• Work task: Go through the records below and set each one down exactly, leaving out any pictures.

• Stored data:
━━━━━━━━━━━━━━━━━━━━
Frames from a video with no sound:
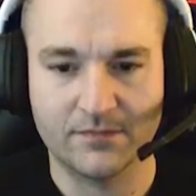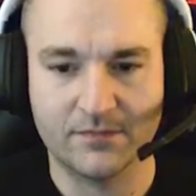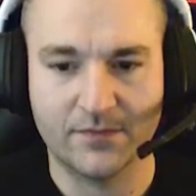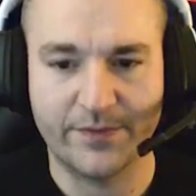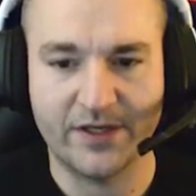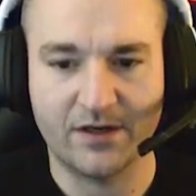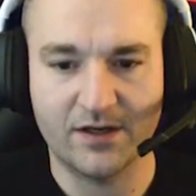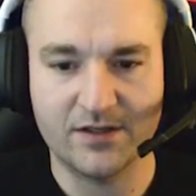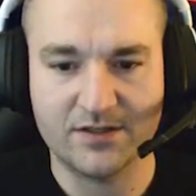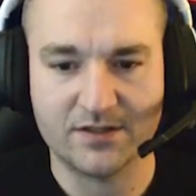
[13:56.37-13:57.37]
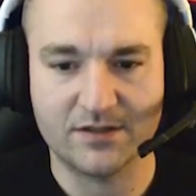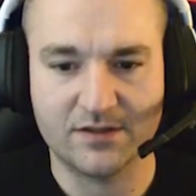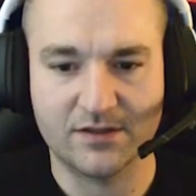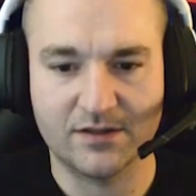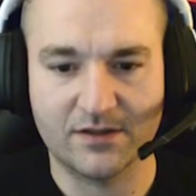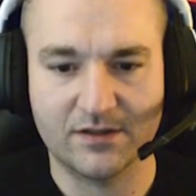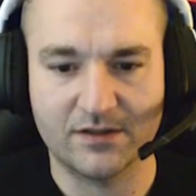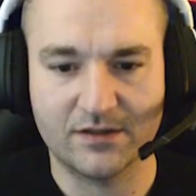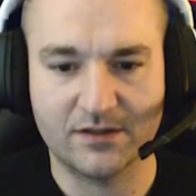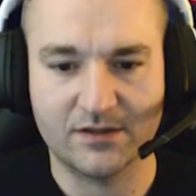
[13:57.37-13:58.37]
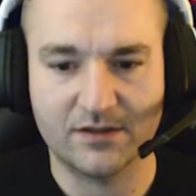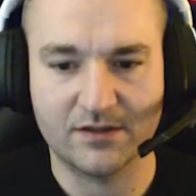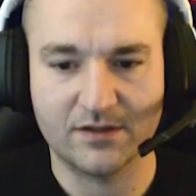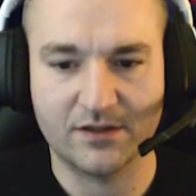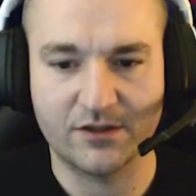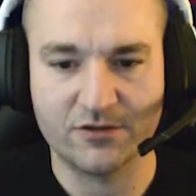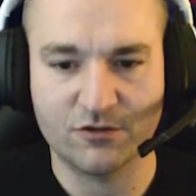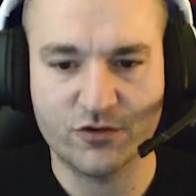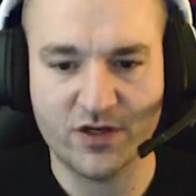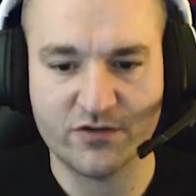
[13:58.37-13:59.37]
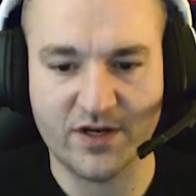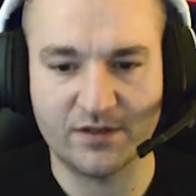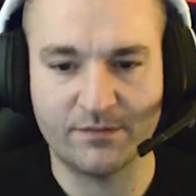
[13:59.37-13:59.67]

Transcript: because there's no treasure on them.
━━━━━━━━━━━━━━━━━━━━
• Result of this exercise:
Frames from a video with no sound:
[13:56.37-13:57.37]
[13:57.37-13:58.37]
[13:58.37-13:59.37]
[13:59.37-13:59.67]

Transcript: because there's no treasure on them.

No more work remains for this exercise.